Mesh example: Meshing in 2D¶
Shows structured meshing in 2D.
[1]:
import calfem.geometry as cfg
import calfem.mesh as cfm
import calfem.vis_mpl as cfv
Define geometry
[4]:
g = cfg.Geometry()
Define points
[5]:
g.point([0,0])
g.point([1.2, 0])
g.point([1, 1.3])
g.point([0, 1])
g.point([2, 0.5])
Add splines
The first four curves are structured curves, i.e the number of nodes along the curves is pre-determined. Parameter elOnCurve states how many elements are placed along the curve. Parameters elDistribType and elDistribVal are optional parameters that specify how elements are distributed.
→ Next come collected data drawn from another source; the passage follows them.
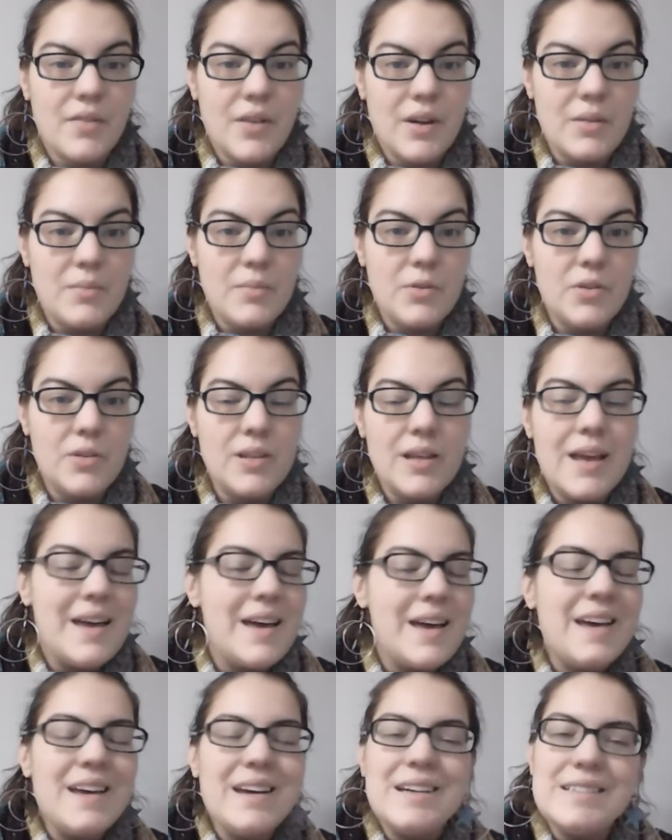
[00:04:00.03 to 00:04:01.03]
available.
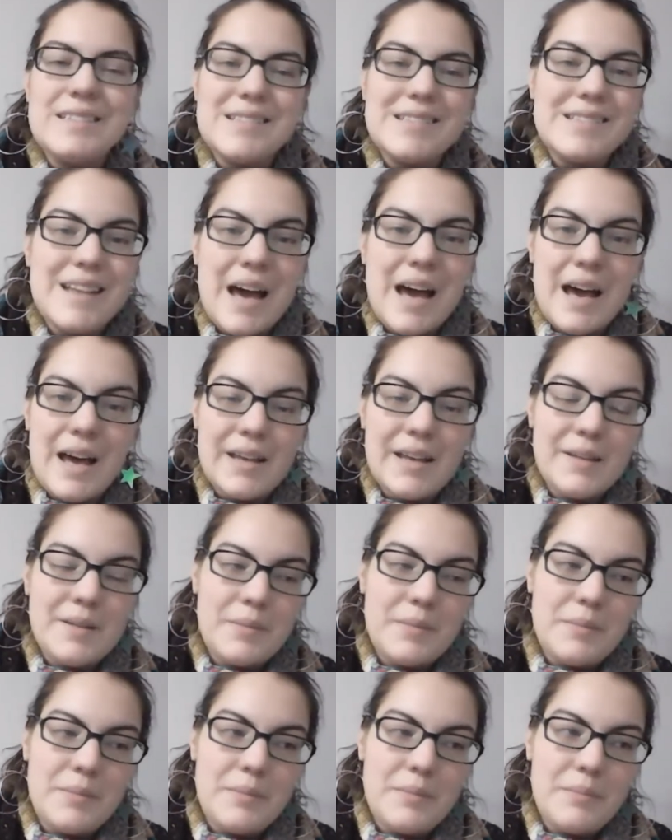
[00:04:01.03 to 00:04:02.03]
It does not
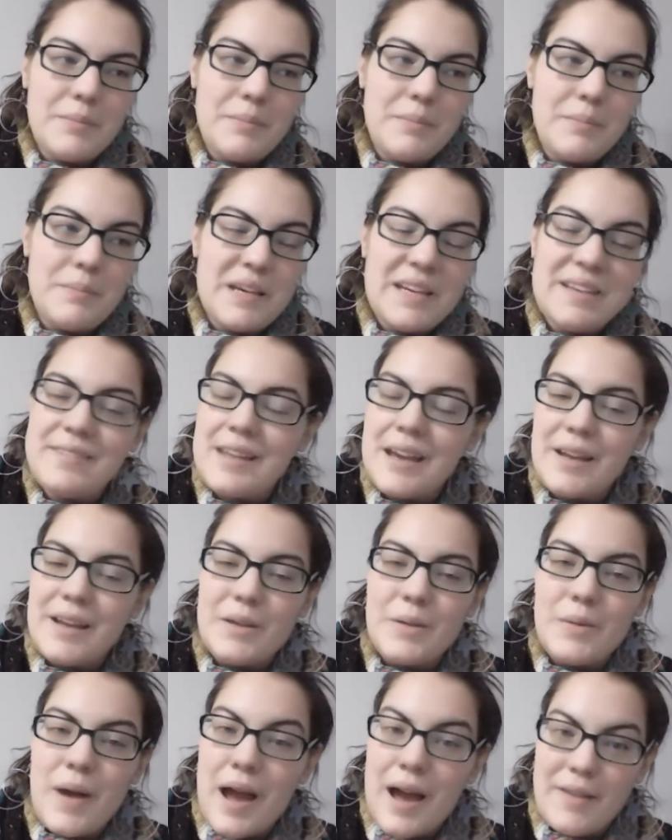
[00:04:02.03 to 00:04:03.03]
mean that
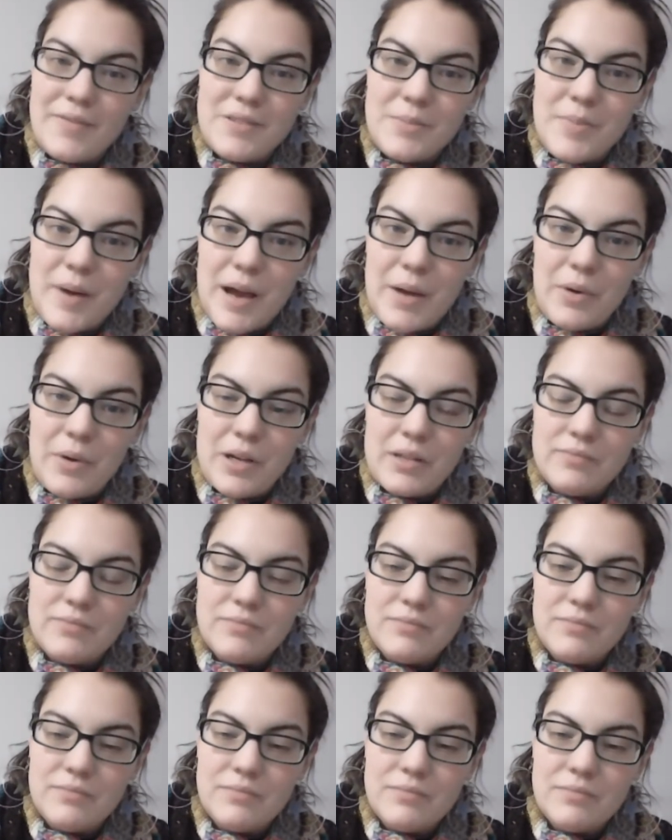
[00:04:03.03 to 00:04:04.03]
you have to buy one.
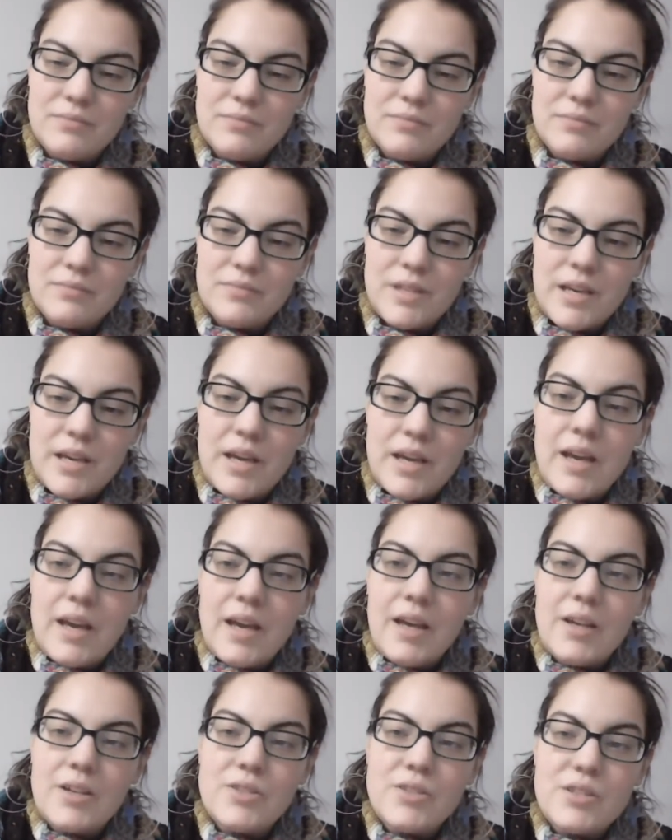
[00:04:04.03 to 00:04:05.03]

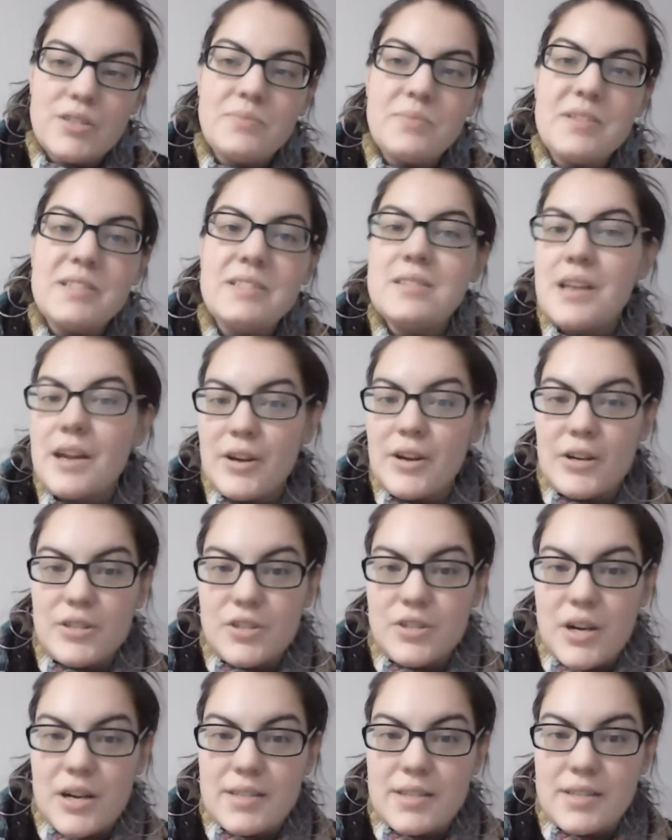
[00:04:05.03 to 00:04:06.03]
It just means that you're
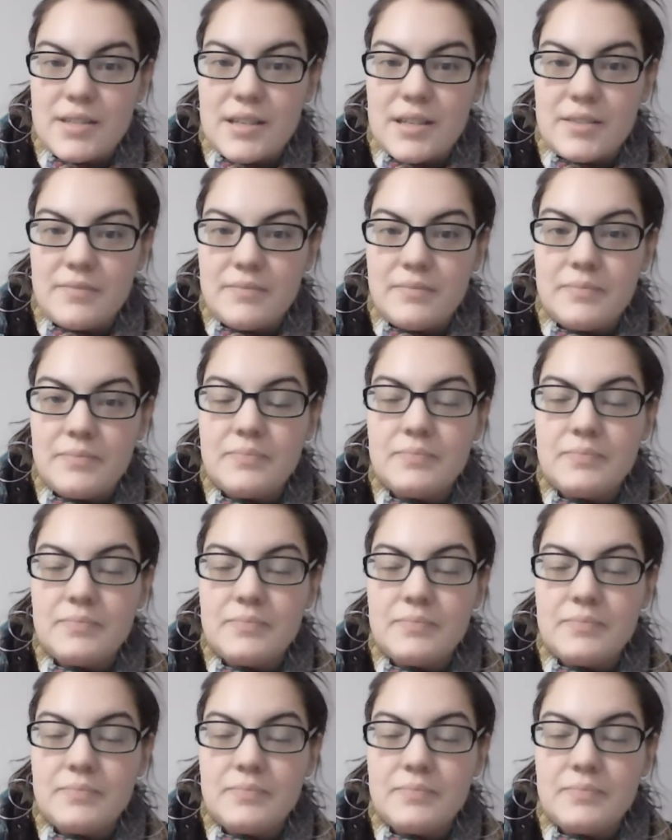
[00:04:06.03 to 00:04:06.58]
interested.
“bump” means elements are bunched up at the ends or the middle of the curve. In this case elDistribVal is smaller than 1, so elements crowd at the edges.
“progression” means each element along the curve is larger/smaller than the previous one. A larger elDistribVal makes the elements larger at the end of the curves.
[6]:
g.spline([0,1], el_on_curve=10, el_distrib_type="bump", el_distrib_val=0.2)
g.spline([1,2], el_on_curve=20, el_distrib_type="progression", el_distrib_val=1.1)
g.spline([2,3], el_on_curve=10, el_distrib_type="bump", el_distrib_val=0.2)
g.spline([0,3], el_on_curve=20, el_distrib_type="progression", el_distrib_val=1.1) #Change order of points to reverse progression distribution
g.spline([2, 4, 1])
Add surfaces
A structured surface must contain 4 curves that have the parameter ‘elOnCurve’ defined. The number of elements on two opposite curves must be the same (In this case, curves 0 & 2 and 1 & 3).
[8]:
g.structured_surface([0,1,2,3])
g.surface([4,1])
Create mesh
[9]:
mesh = cfm.GmshMesh(g)
mesh.el_type = 3 # quad
mesh.dofs_per_node = 1
mesh.el_size_factor = 0.01
coords, edof, dofs, bdofs, elementmarkers = mesh.create()
Info : GMSH -> Python-module
Visualise mesh
Draw geometry
[10]:
%matplotlib inline
[11]:
cfv.figure(fig_size=(10,10))
cfv.draw_geometry(g)
Draw mesh
[12]:
cfv.figure(fig_size=(10,10))
cfv.draw_mesh(coords=coords, edof=edof, dofs_per_node=mesh.dofs_per_node, el_type=mesh.el_type, filled=True)